I also made a couple of other changes to the default Xfce desktop. First, I don't display desktop icons for removable filesystems. This is a preference that is driven by my specific situation, because my systems tend to have anywhere from five to fifteen disk partitions (for other Linux installations), and that makes for a very cluttered desktop, which I really don't like.
However, this means that I don't get desktop icons when I plug in USB sticks and such, so my second change is to add the mounted devices icon to one (or both) of the panels, so that I can still easily unmount/eject USB devices. Third, I add a shutdown icon to the side (originally bottom) panel, because I don't want to have to remember which one has that when I want to shutdown or reboot.
Another useful functional difference with Xfce is that you can not only get to the menu hierarchy through the top panel Applications Menu button, you can get the same thing by right-clicking on the desktop background, as shown in the screenshot above.
As for the specific content of this spin, the focus is obviously on keeping everything small and light:
- Xfce 4.10
- Midori 0.5.5 (lightweight web browser)
- Claws Mail 3.9.2
- Abiword 3.0.0
- Pragha Music Player 188.8.131.52
- Parole Media Player 0.5.2
- Ristretto 0.6.3 (Image Viewer)
- Geany 1.23.1 (Editor/IDE)
- Yum Extender 3.0.13 (Software management)
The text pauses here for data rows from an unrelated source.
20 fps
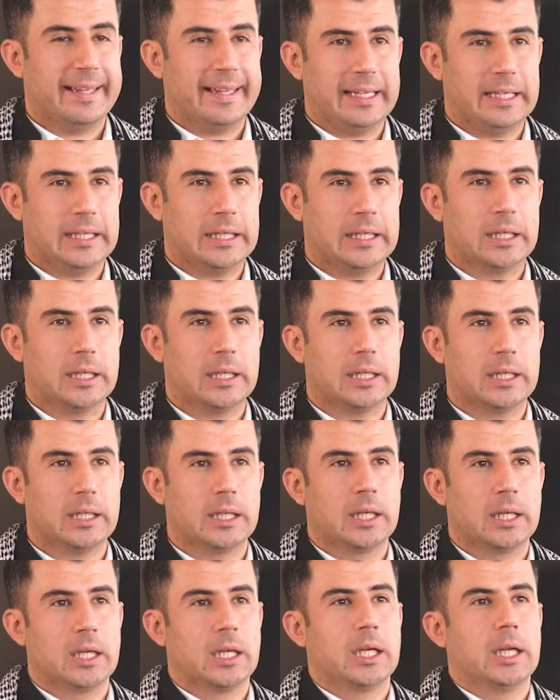
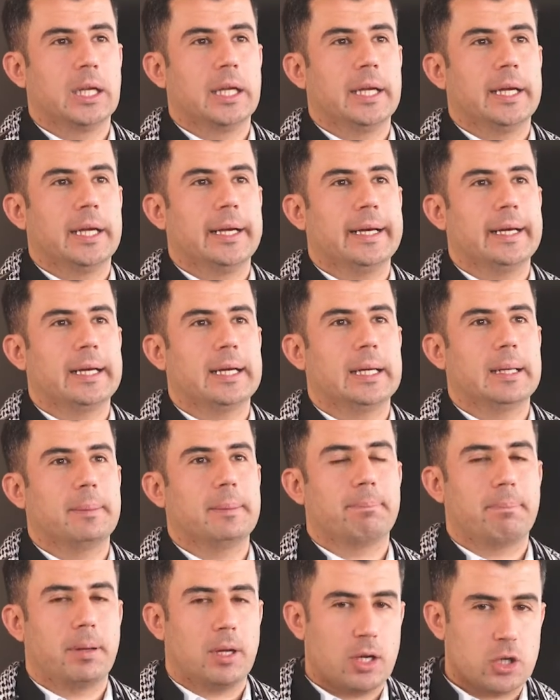In
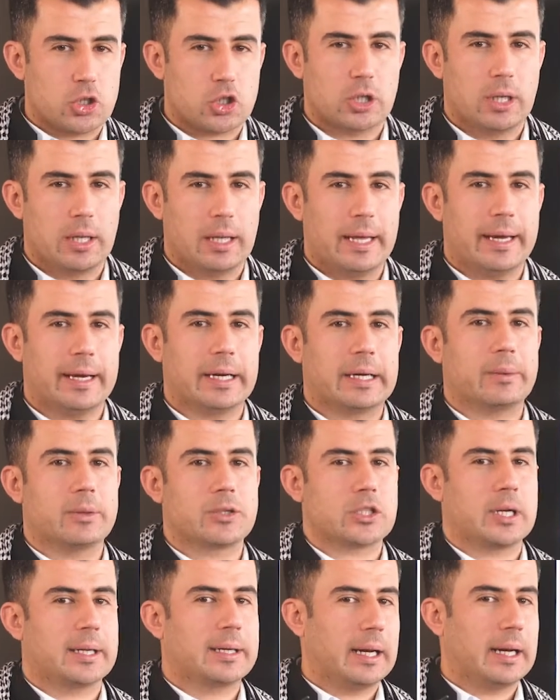Persian
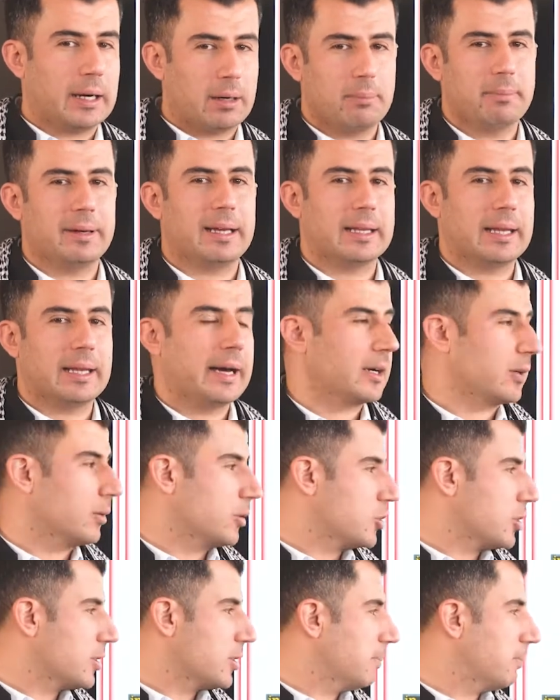language and Arabic
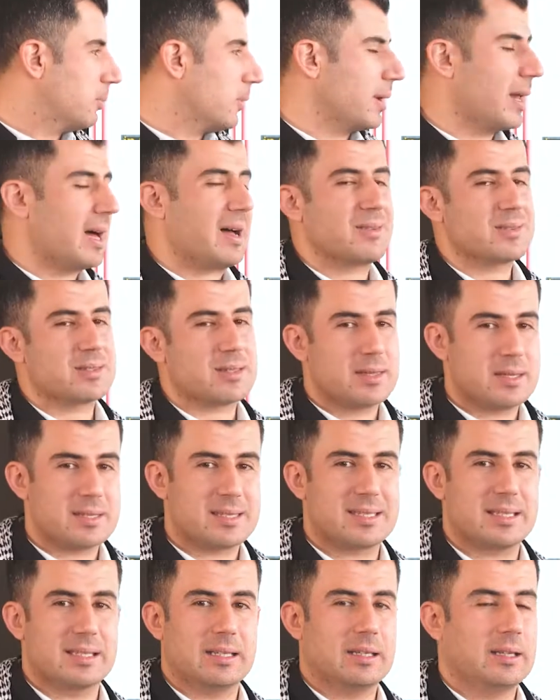language, they pronounce
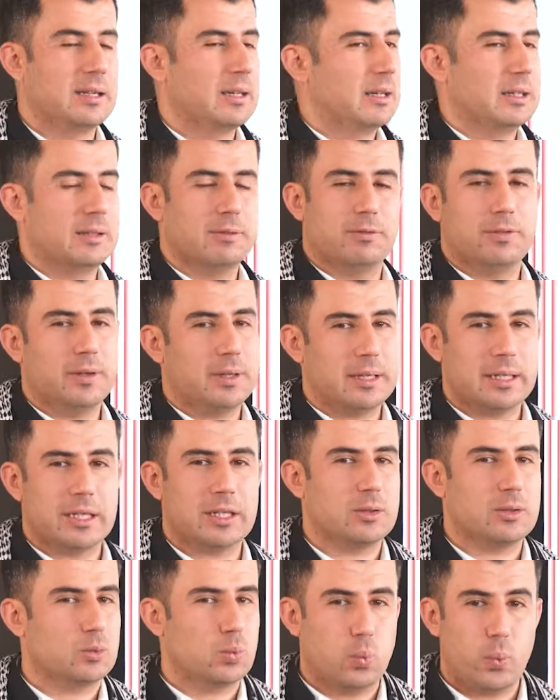this in a very
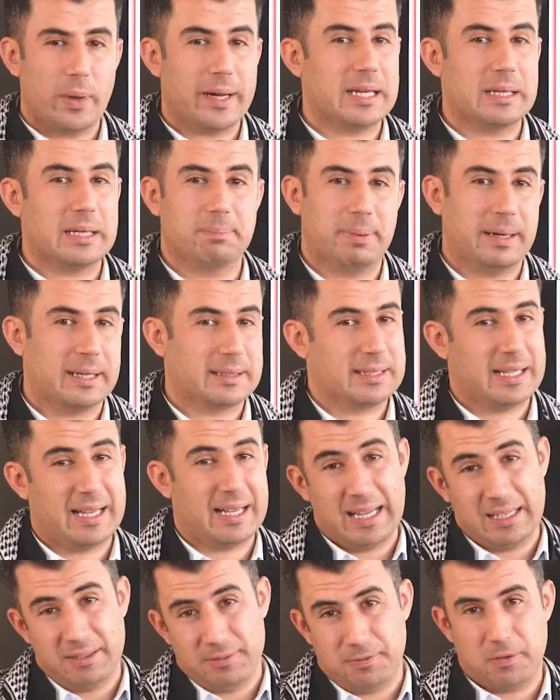good way, but
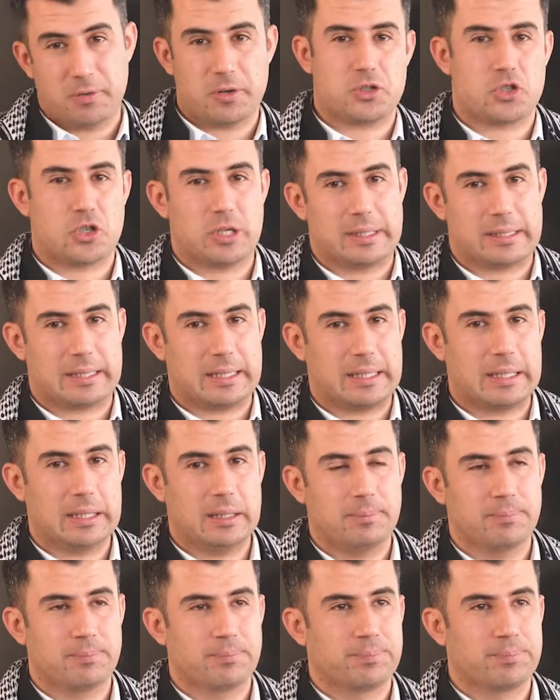
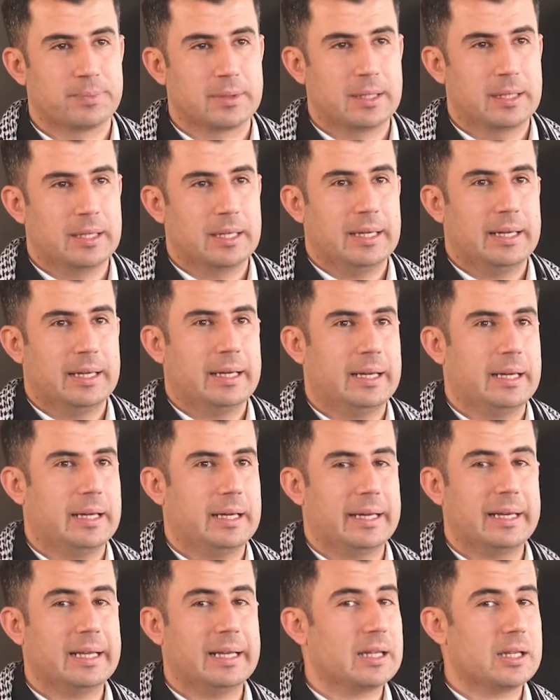unfortunately,
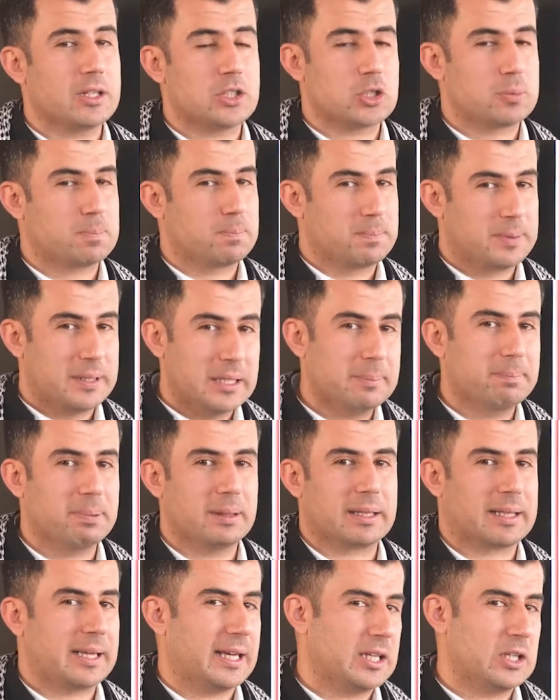English
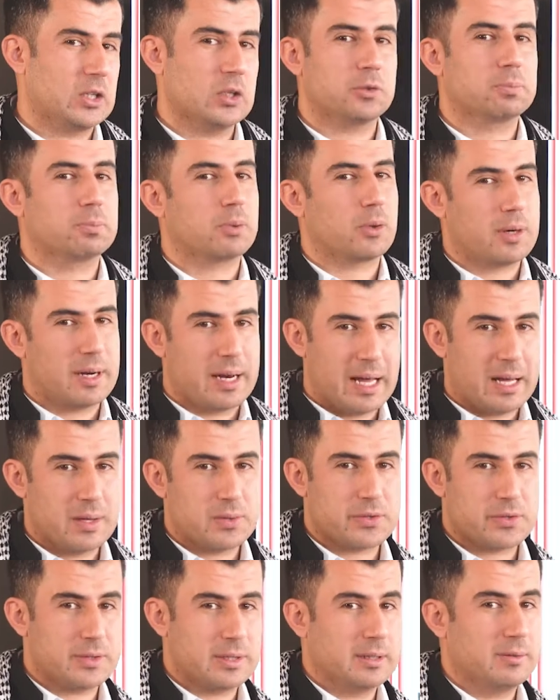people cannot
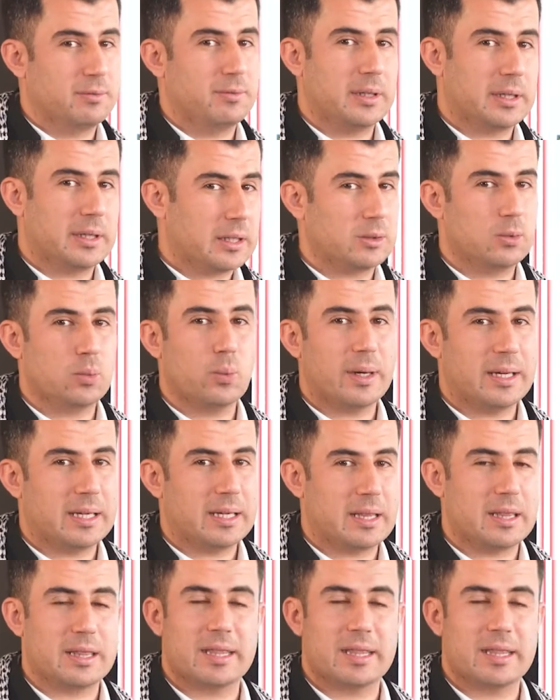pronounce in a very good way.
- Thunar 1.6.3 (file manager)
That certainly fits with the "lightweight" philosophy, besides having minimal versions of pretty much everything, there's not even a spreadsheet or PDF viewer included in the base distribution! Of course you still have the option of adding what you want - LibreOffice, Firefox, PDF viewer, whatever, they're all available in the Yum Extender. So start with the base, and make what you want.
LXDE is another "lightweight" desktop, and like Xfce it has benefited from the recent turmoil in Linux desktops.
While Xfce has slowly added at least a few "bells and whistles", LXDE seems to have stayed much closer to its hard-core lightweight roots. I have loaded this version on my Samsung N150 Plus, and I can tell you first hand that even on that old and rather underpowered (by today's standards) netbook, LXDE is still quite snappy. As with the other spins, the base distribution that Fedora has put together also respects the lightweight philosophy:
- Midori 0.5.5 (lightweight browser)
- Sylpheed 3.4.0b5
- Abiword 3.0.0
- Gnumeric 1.12.8
- LXMusic 0.4.4
- GPicView 0.2.1
- Yum Extender 3.0.13 (software management)
- PCmanFM 1.1.2 (file manager)
As always, you can add whatever else you might want via Yum Extender (or yum CLI of course).